**Exercise instructions:**
Repeat the records exactly, minus the pictures.

(Dataset entries)
=== Begin Enclosure ===
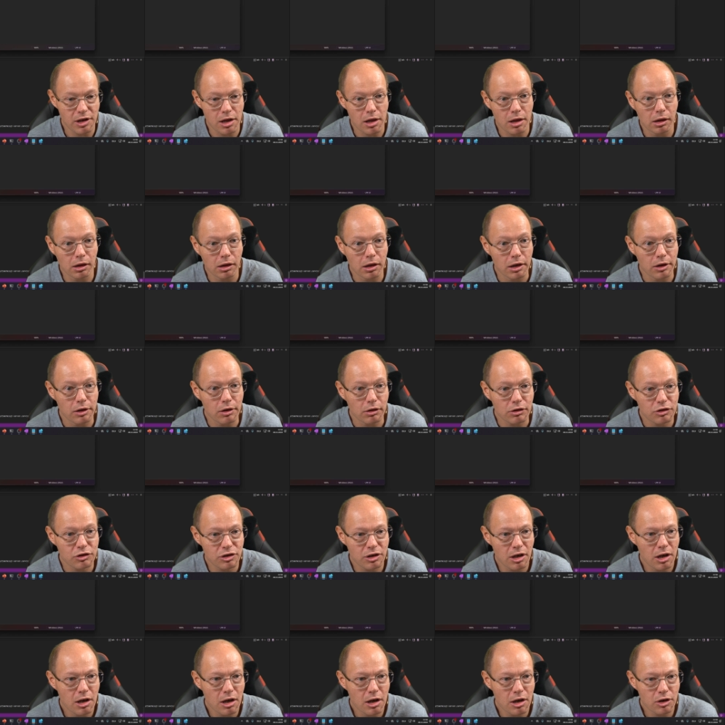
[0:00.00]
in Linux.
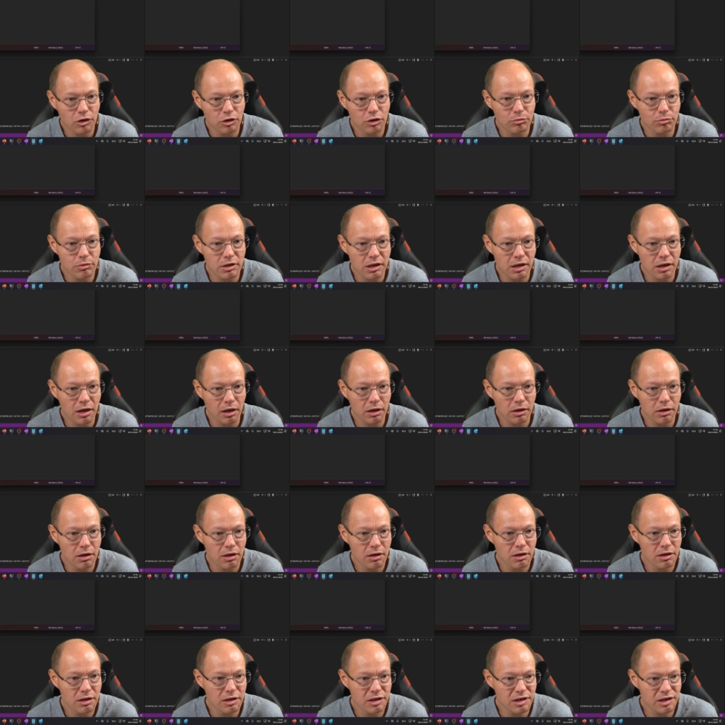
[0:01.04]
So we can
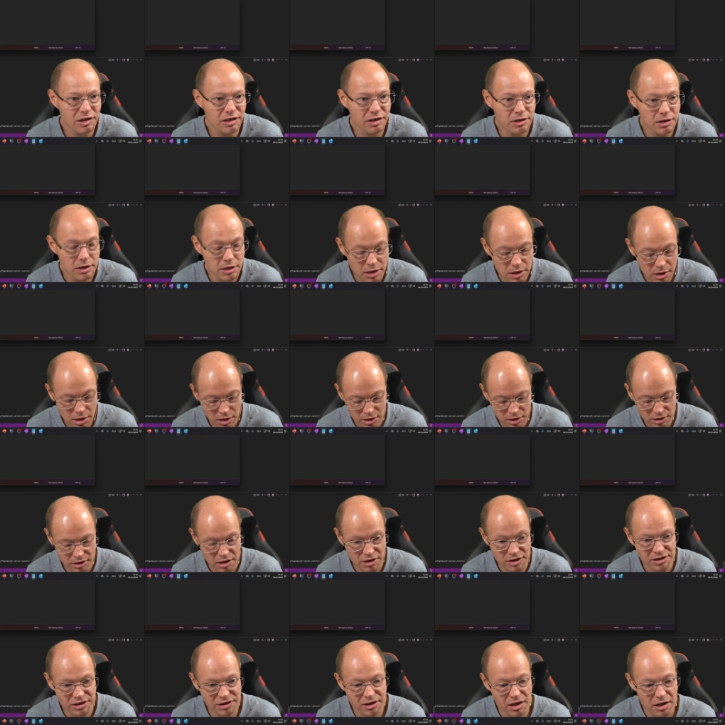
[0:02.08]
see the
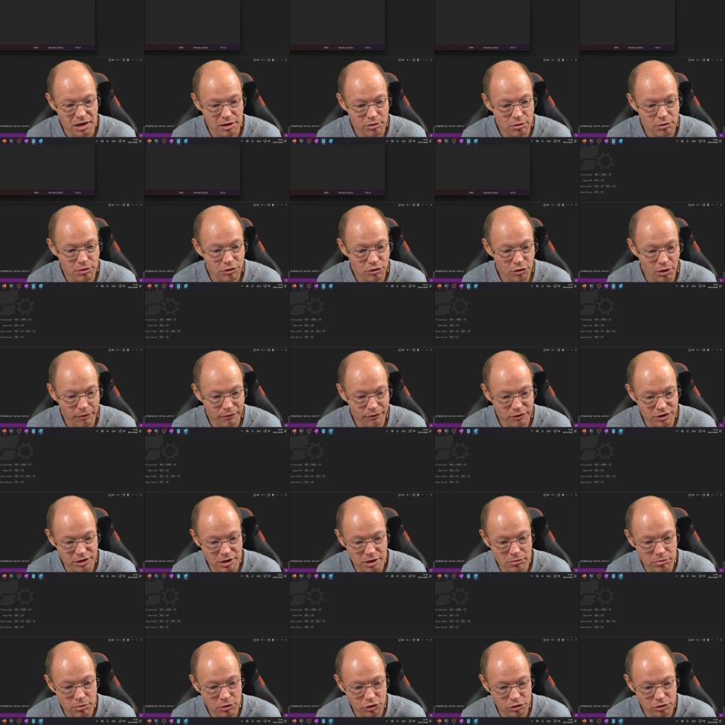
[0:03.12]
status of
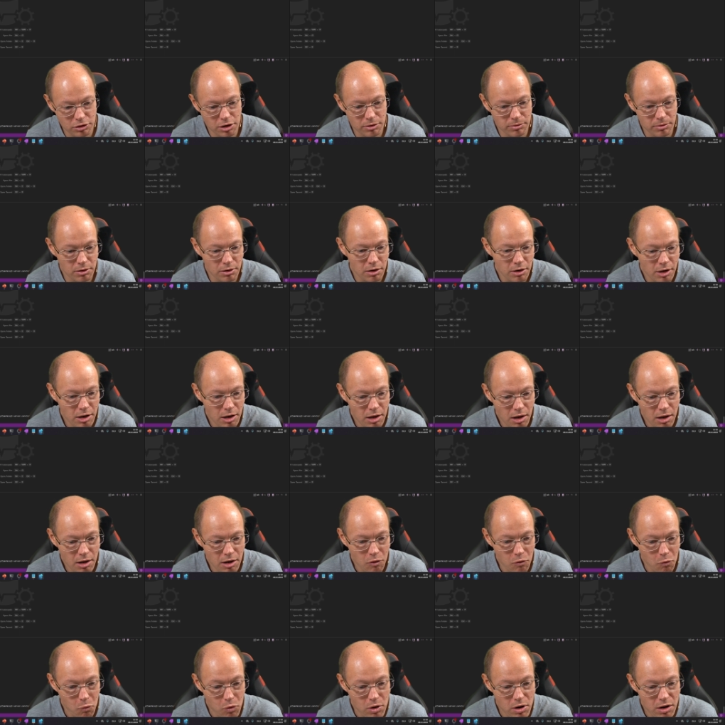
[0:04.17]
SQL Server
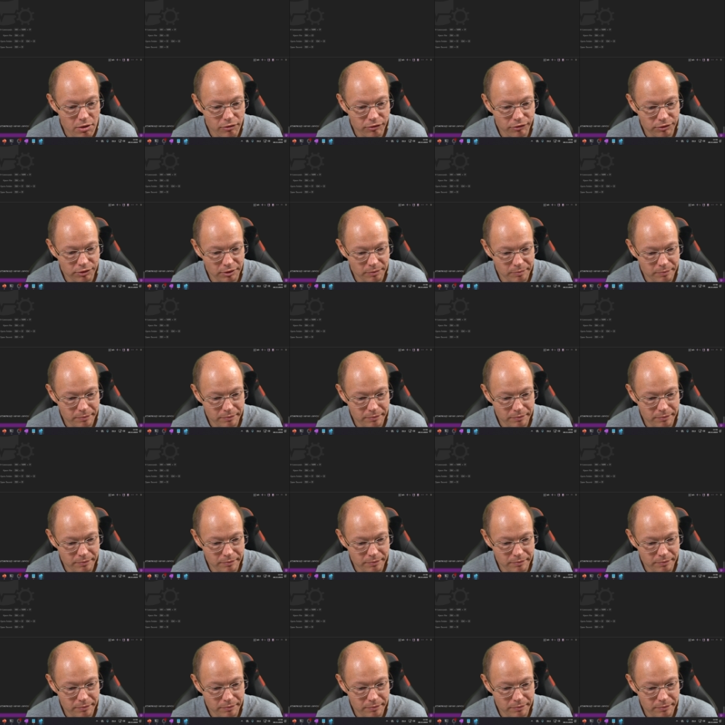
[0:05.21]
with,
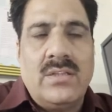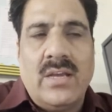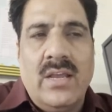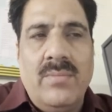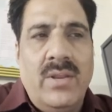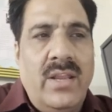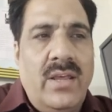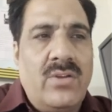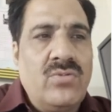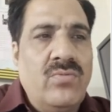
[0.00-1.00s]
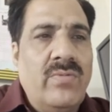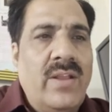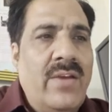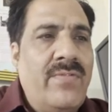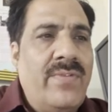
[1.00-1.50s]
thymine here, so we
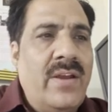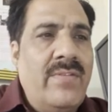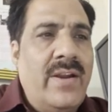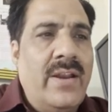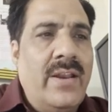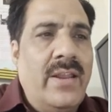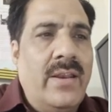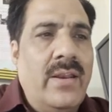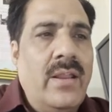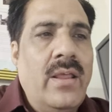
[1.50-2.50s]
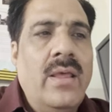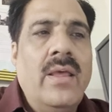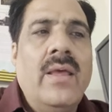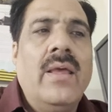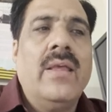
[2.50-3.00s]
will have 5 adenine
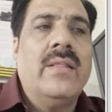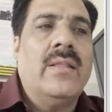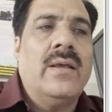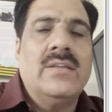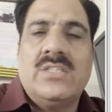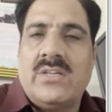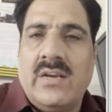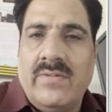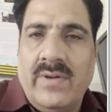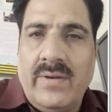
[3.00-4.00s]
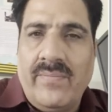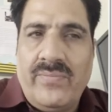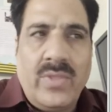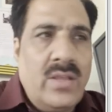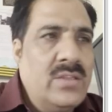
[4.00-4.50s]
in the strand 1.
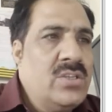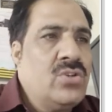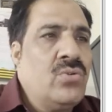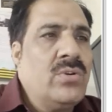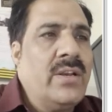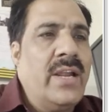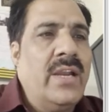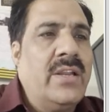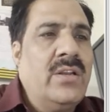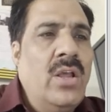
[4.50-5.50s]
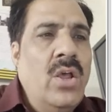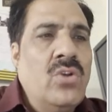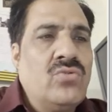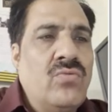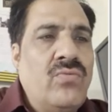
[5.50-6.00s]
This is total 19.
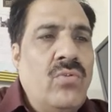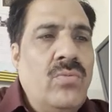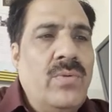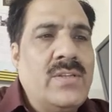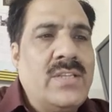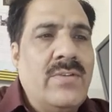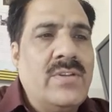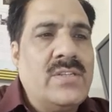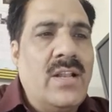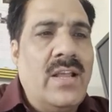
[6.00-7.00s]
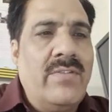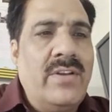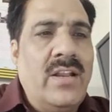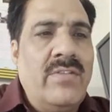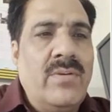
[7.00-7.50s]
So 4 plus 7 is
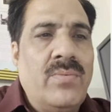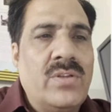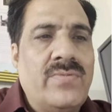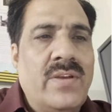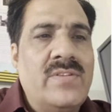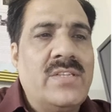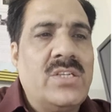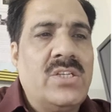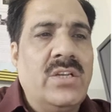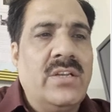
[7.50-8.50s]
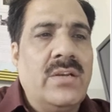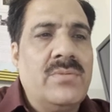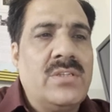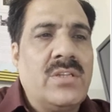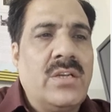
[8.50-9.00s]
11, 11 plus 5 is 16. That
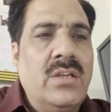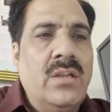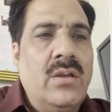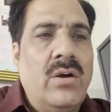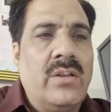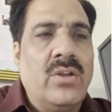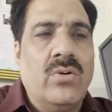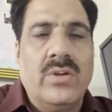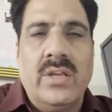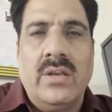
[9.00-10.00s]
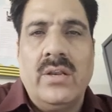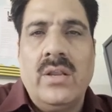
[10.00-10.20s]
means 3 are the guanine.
=== End Enclosure ===
**Response to this task:**
[0:00.00]
in Linux.
[0:01.04]
So we can
[0:02.08]
see the
[0:03.12]
status of
[0:04.17]
SQL Server
[0:05.21]
with,
[0.00-1.00s]
[1.00-1.50s]
thymine here, so we
[1.50-2.50s]
[2.50-3.00s]
will have 5 adenine
[3.00-4.00s]
[4.00-4.50s]
in the strand 1.
[4.50-5.50s]
[5.50-6.00s]
This is total 19.
[6.00-7.00s]
[7.00-7.50s]
So 4 plus 7 is
[7.50-8.50s]
[8.50-9.00s]
11, 11 plus 5 is 16. That
[9.00-10.00s]
[10.00-10.20s]
means 3 are the guanine.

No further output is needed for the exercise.